Problem Description

You are given an integer num. Your task is to find two integers whose product equals either num + 1 or num + 2. Among all possible pairs of integers that satisfy this condition, you need to return the pair that has the smallest absolute difference between them.

For example, if num = 8, you need to check:

• For num + 1 = 9: The factor pairs are (1, 9) and (3, 3). The absolute differences are |1-9| = 8 and |3-3| = 0.
• For num + 2 = 10: The factor pairs are (1, 10) and (2, 5). The absolute differences are |1-10| = 9 and |2-5| = 3.

Among all these pairs, (3, 3) has the smallest absolute difference of 0, so you would return [3, 3].
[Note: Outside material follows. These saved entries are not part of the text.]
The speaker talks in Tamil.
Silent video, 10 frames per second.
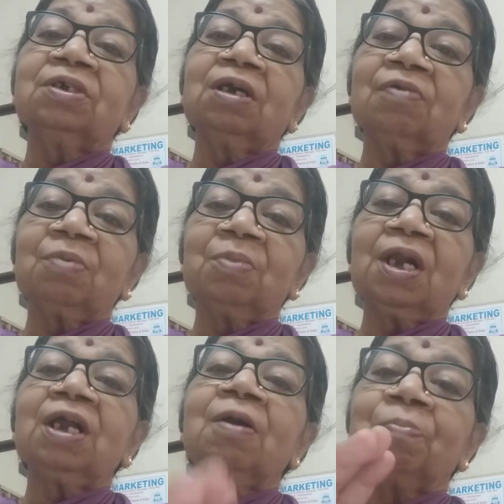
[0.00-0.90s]
இவர்
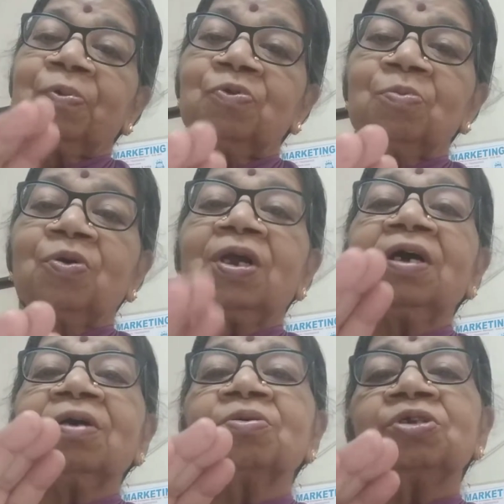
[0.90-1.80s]
மேலே எப்பவும் போல்
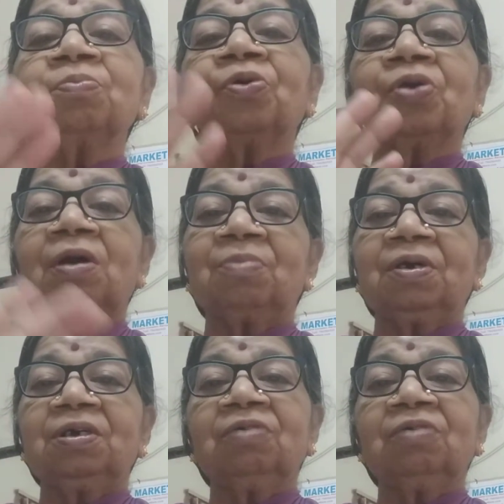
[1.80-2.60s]
கொஞ்சம் பொறாமல்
The key insight is that for any number, the factors that are closest to each other are those nearest to its square root. The solution efficiently finds these closest divisors by starting from √x and working downward until it finds a divisor. It then compares the results for both num + 1 and num + 2 to determine which produces the pair with the smaller absolute difference.

You can return the two integers in any order.

Intuition

To find two integers with the smallest absolute difference whose product equals a given number, we need to think about the mathematical relationship between factors. For any number x, its factors come in pairs: if i is a factor, then x/i is also a factor, and their product equals x.

The key observation is that among all factor pairs of a number, the pair closest to each other will be the one where both factors are nearest to √x. Why? Consider a number like 36:

• Factor pairs: (1, 36), (2, 18), (3, 12), (4, 9), (6, 6)
• The differences: |1-36| = 35, |2-18| = 16, |3-12| = 9, |4-9| = 5, |6-6| = 0

Notice how as we move toward √36 = 6, the difference keeps decreasing. This pattern holds for any number - the factors become more "balanced" as we approach the square root.

So our strategy becomes clear: start from √x and work downward to find the first number that divides x evenly. This will give us the factor pair with the minimum difference. We start from the square root and go down because we want the first (largest) divisor that's less than or equal to √x.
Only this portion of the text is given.